Analyzing MetaCompass results - marbl/MetaCompass GitHub Wiki

Analyze results

MetaCompass output folder provides four results:

metacompass_assembly_stats.tsv   - Assembly statistics 
metacompass.final.ctg.fa         - Assembled contigs in fasta format
metacompass.geonmes.coverage.txt - Coverage per genome(Breadth by Default)
metacompass_summary.tsv          - De novo and Reference-guided assembly contigs list

Assembly statistics

"metacompass_assembly_stats.tsv" header is as follows:

File	# Contigs	Total Size(Kbp)	Min Size	Max Size(Kbp)	Average Size	Median Size	N50	# N50 contigs	Size at 1Mbp (Kbp)	Number @ 1Mbp	Size at 2Mbp (Kbp)	Number @ 2Mbp	Size at 4Mbp (Kbp)	Number @ 4Mbp	Size at 10Mbp (Kbp)	Number @ 10Mbp	GC content [%]

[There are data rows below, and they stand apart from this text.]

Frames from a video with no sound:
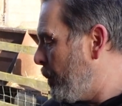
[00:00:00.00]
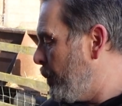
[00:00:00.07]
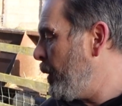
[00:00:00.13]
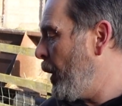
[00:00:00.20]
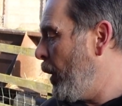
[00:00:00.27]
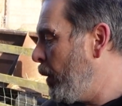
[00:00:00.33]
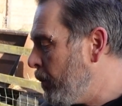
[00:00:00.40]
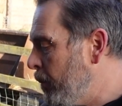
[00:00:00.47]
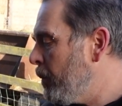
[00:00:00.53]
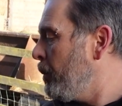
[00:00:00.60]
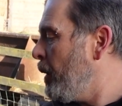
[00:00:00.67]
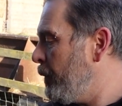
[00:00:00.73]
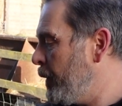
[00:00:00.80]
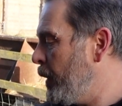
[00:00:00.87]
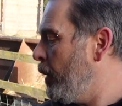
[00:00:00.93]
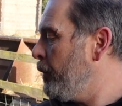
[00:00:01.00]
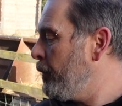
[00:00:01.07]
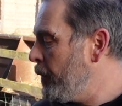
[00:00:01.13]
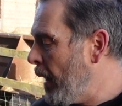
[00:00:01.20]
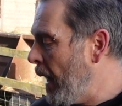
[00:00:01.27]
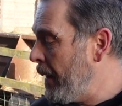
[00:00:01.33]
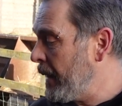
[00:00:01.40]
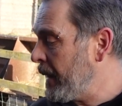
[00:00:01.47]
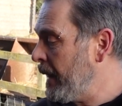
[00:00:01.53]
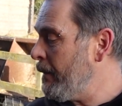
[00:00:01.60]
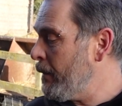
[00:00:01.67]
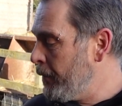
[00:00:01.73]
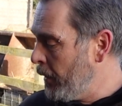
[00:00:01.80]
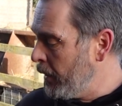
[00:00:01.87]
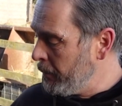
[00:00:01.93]
put it on, buff it off, and then give
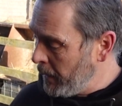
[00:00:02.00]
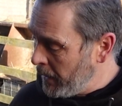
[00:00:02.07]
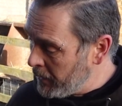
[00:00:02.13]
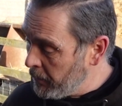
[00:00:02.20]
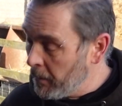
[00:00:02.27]
it 5 minutes.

These headers are further described in the table below:

Header Description Example
File Name of fasta file tutorial_example1/thao2000.0.assembly.out/contigs.final.fasta
# Contigs Number of contigs 1
Total Size(Kbp) Total assembly size in Kbp 157534
Min Size size of the shortest contig 157534
Max Size(Kbp) size of the largest contig 157534
Average Size Average contig size 157534.00
Median Size Median contig size 157534.00
N50 minimum contig length needed to cover 50% of the total metagenome 157534
# N50 contigs Also known as L50. L50 count is defined as the smallest number of contigs whose length sum produces N50 (from https://en.wikipedia.org/wiki/N50,_L50,_and_related_statistics#N50) 1
Size at 1Mbp (Kbp) ) represents the size of the largest contig C such that the sum of all contigs larger than C exceeds 1Mbp 0.00
Number @ 1Mbp represents the number of contigs larger than 1Mbp 0
Size at 2Mbp (Kbp) represents the size of the largest contig C such that the sum of all contigs larger than C exceeds 2Mbp 0.00
Number @ 2Mbp represents the number of contigs larger than 2Mbp 0
Size at 4Mbp (Kbp) represents the size of the largest contig C such that the sum of all contigs larger than C exceeds 4Mbp 0.00
Number @ 4Mbp represents the number of contigs larger than 4Mbp 00.00
Size at 10Mbp (Kbp) represents the size of the largest contig C such that the sum of all contigs larger than C exceeds 10Mbp 0
Number @ 10Mbp represents the number of contigs larger than 10Mbp
GC content [%] The GC content (percentage) is the number of GC nucleotides divided by the total nucleotides. 14.55

Assembled contigs in fasta format

MetaCompass fasta file "metacompass.final.ctg.fa" contains a combinations of Reference-guided Contigs from reads aligning to reference genomes, and De novo contigs from unmapped reads(See megahit for more info). Contigs names have different format depending on the assembly method. For example, reference guided contigs start with the reference genome accesssion number followed by a contig id number and "_pilon". Two examples of fasta headers:

>NC_018417.1_0_pilon
>k99_234 flag=1 multi=628.3844 len=471

Assembly Coverage

"metacompass.genomes_coverage.txt" contains the breadth of coverage per reference genome. Multimapped reads are assigned to the reference genome with the highest breadth of coverage. This file header is as follows:

Ref_id	bases	Ref_length	coverage

These headers are further described in the table below:

Header Description Example
Ref_id Accession number of reference genome NC_018417.1
bases Number of read bases aligned to the genome in bp 157537
Ref_length Size of Reference genome in bp 157543
coverage breadth of coverage 0.999962

Contigs summary

"metacompass_summary.tsv" contains metadata per assembled contig. This file header is as follows:

contig ID	contig size	reference genome	position start	position end	genome name

These headers are further described in the table below:

Header Description Example
contig ID Name of fasta file NC_018417.1_0_pilon
contig size Size of contig in bp 157534
reference genome Accession number NC_018417.1
position start start of alingment 6
position end end of alignment 157540
genome name size of the shortest contig Candidatus Carsonella ruddii HT isolate Thao2000, complete genome

Note that only reference-guided assembled contigs contain all information. De novo contigs only contain only a contig ID and contig size.